(What is expected): The records below are to be copied exactly, with their pictures left out.

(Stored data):
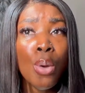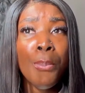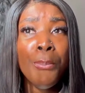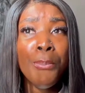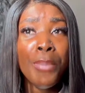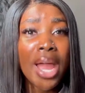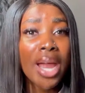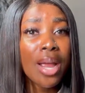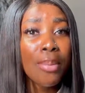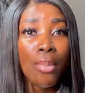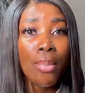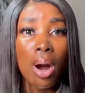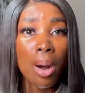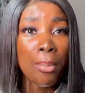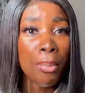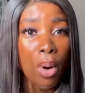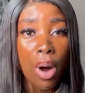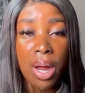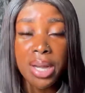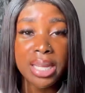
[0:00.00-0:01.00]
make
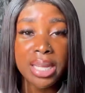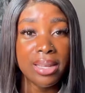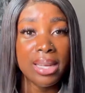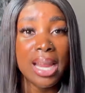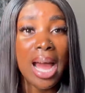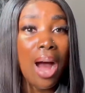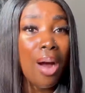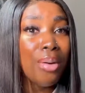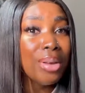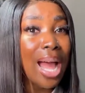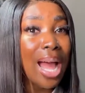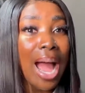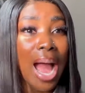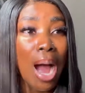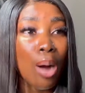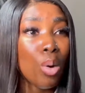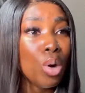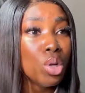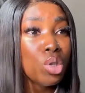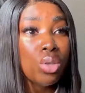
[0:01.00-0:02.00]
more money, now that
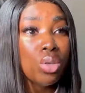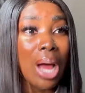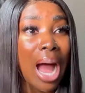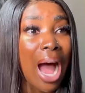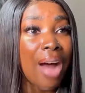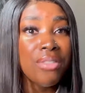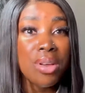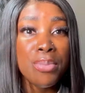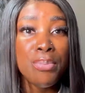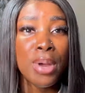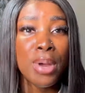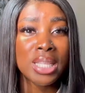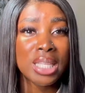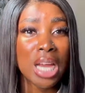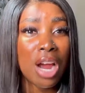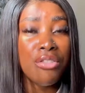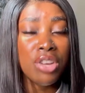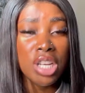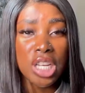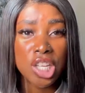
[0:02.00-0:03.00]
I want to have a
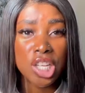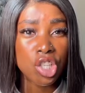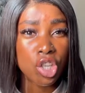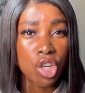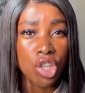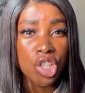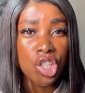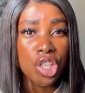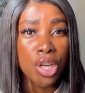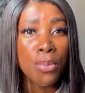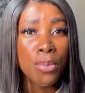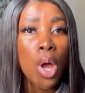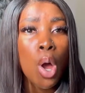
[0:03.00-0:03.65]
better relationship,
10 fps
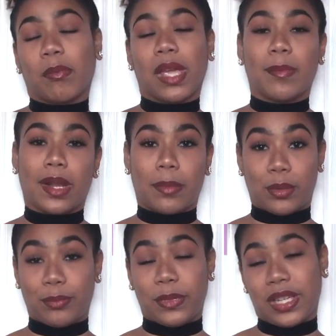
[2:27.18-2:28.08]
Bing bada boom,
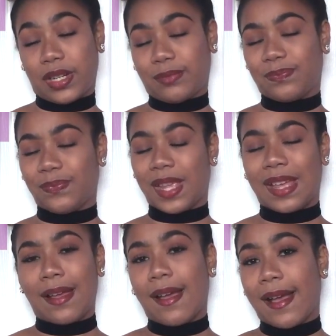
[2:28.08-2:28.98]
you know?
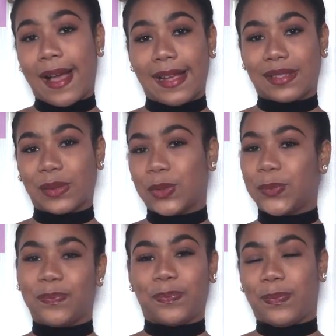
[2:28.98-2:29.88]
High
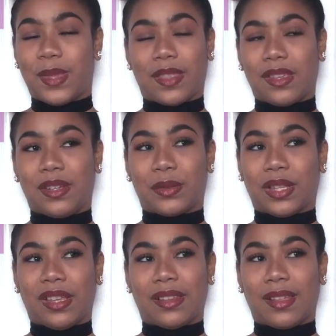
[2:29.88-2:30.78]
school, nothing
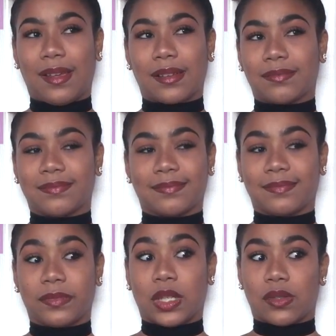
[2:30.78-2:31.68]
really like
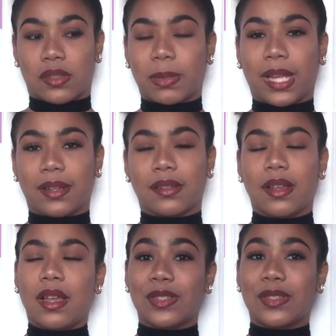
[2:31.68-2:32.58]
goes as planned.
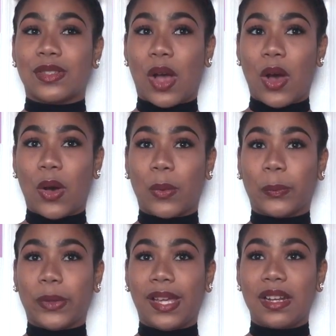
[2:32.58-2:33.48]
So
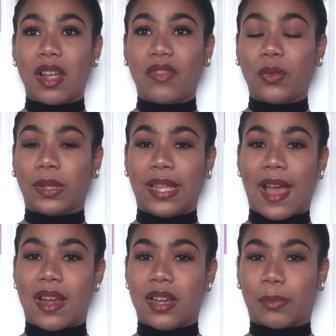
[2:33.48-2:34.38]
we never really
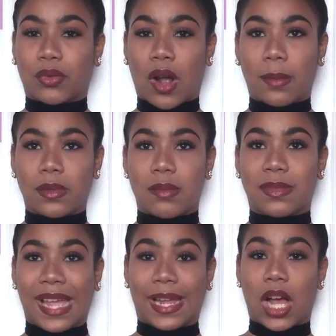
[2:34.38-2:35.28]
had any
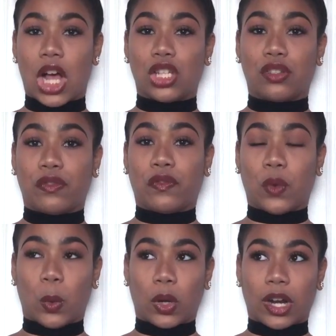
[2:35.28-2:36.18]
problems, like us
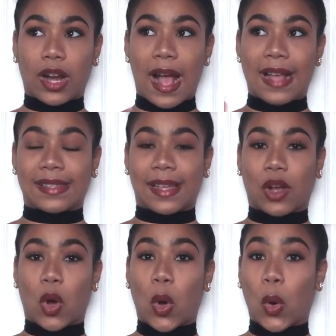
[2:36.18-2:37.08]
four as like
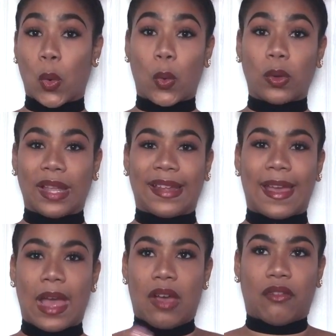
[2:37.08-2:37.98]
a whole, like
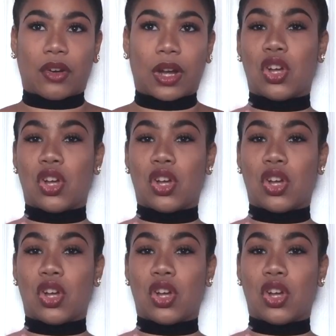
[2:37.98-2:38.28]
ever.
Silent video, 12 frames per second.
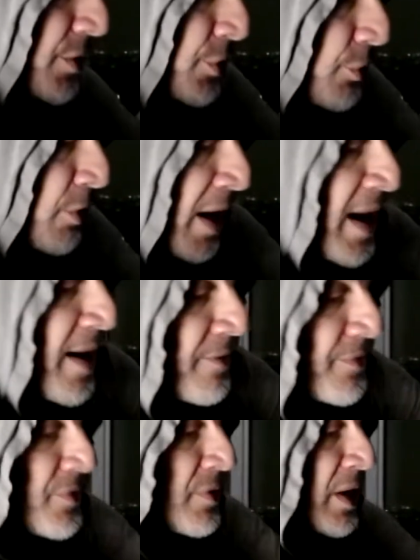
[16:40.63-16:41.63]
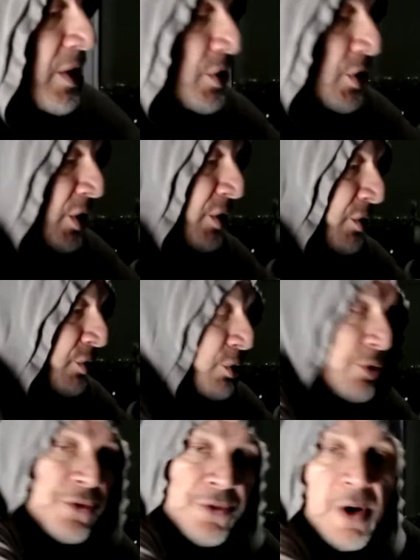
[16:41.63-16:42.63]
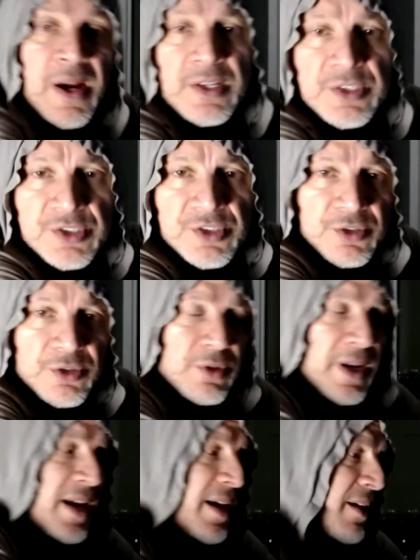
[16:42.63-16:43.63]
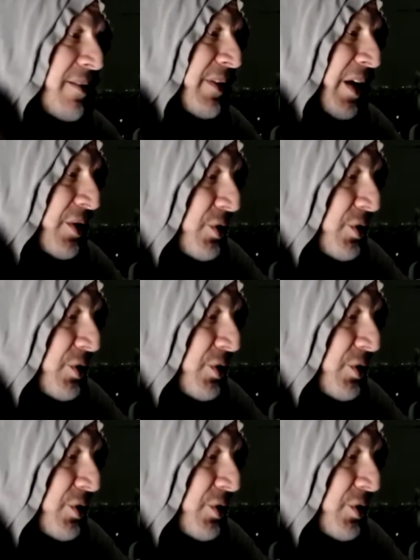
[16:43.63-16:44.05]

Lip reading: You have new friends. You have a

(Response):
[0:00.00-0:01.00]
make
[0:01.00-0:02.00]
more money, now that
[0:02.00-0:03.00]
I want to have a
[0:03.00-0:03.65]
better relationship,
10 fps
[2:27.18-2:28.08]
Bing bada boom,
[2:28.08-2:28.98]
you know?
[2:28.98-2:29.88]
High
[2:29.88-2:30.78]
school, nothing
[2:30.78-2:31.68]
really like
[2:31.68-2:32.58]
goes as planned.
[2:32.58-2:33.48]
So
[2:33.48-2:34.38]
we never really
[2:34.38-2:35.28]
had any
[2:35.28-2:36.18]
problems, like us
[2:36.18-2:37.08]
four as like
[2:37.08-2:37.98]
a whole, like
[2:37.98-2:38.28]
ever.
Silent video, 12 frames per second.
[16:40.63-16:41.63]
[16:41.63-16:42.63]
[16:42.63-16:43.63]
[16:43.63-16:44.05]

Lip reading: You have new friends. You have a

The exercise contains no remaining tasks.